**WORK ITEM**: Restate all of the entries exactly, dropping any pictures they hold.
Content starts
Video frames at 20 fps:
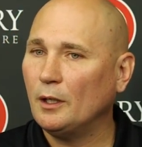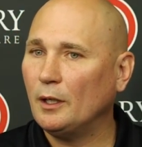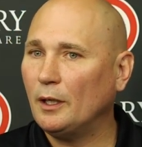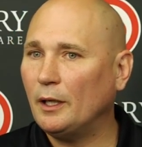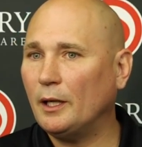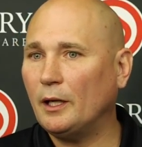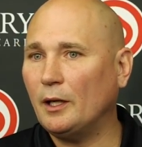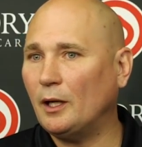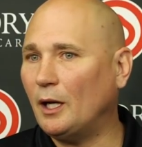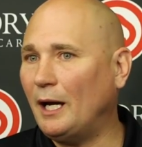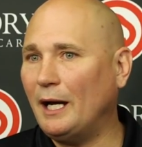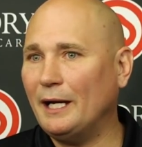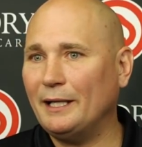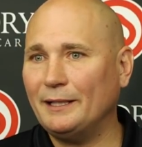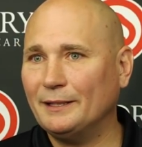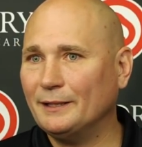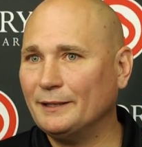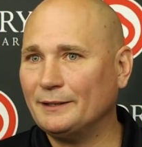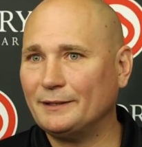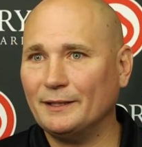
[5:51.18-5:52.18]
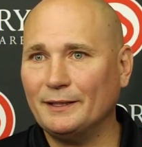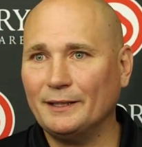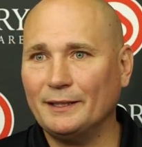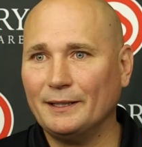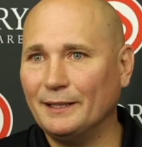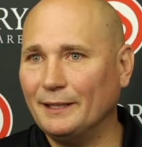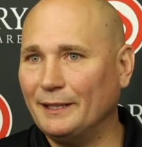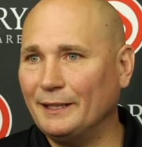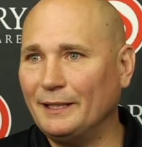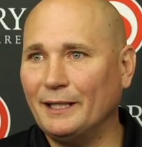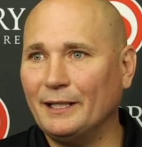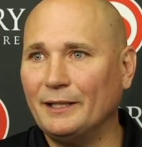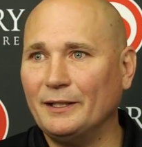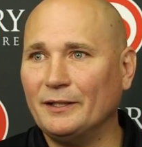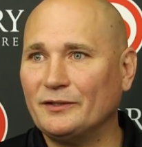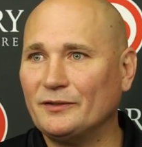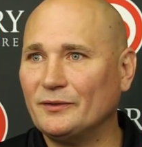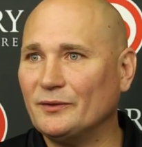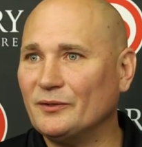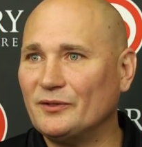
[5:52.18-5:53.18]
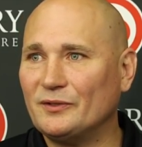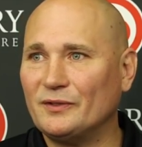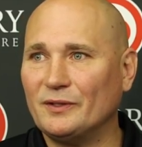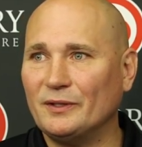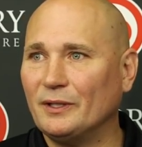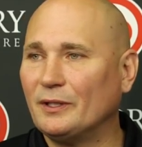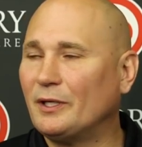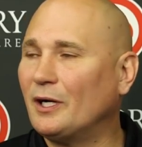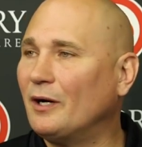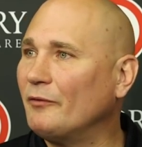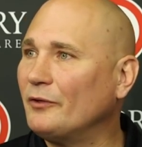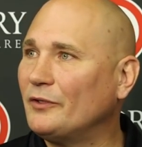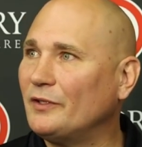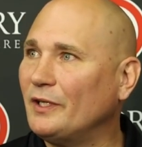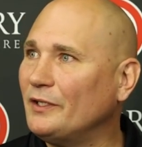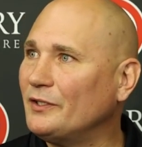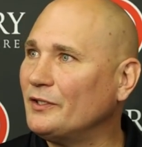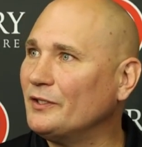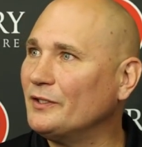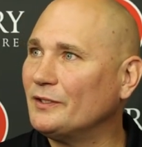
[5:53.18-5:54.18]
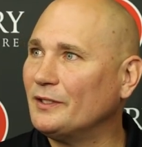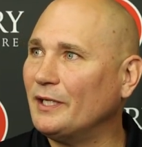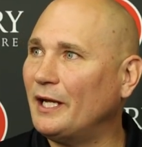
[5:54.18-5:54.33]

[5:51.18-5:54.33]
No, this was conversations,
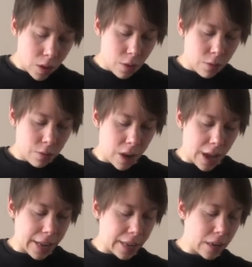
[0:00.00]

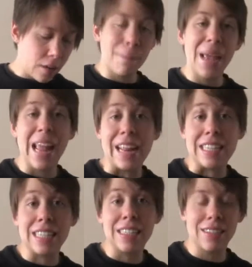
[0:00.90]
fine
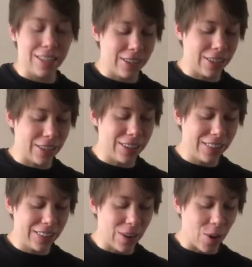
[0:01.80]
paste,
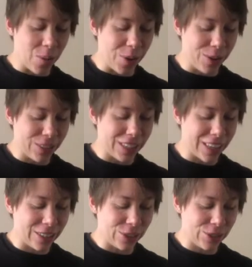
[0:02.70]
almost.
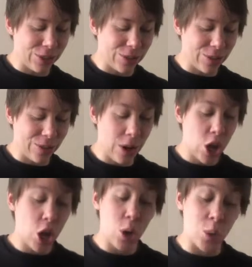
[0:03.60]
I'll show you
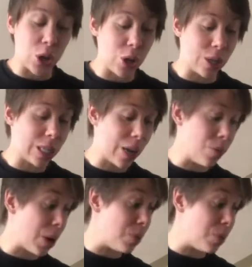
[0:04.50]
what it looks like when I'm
Content ends
**EXERCISE SOLUTION**:
Video frames at 20 fps:
[5:51.18-5:52.18]
[5:52.18-5:53.18]
[5:53.18-5:54.18]
[5:54.18-5:54.33]

[5:51.18-5:54.33]
No, this was conversations,
[0:00.00]

[0:00.90]
fine
[0:01.80]
paste,
[0:02.70]
almost.
[0:03.60]
I'll show you
[0:04.50]
what it looks like when I'm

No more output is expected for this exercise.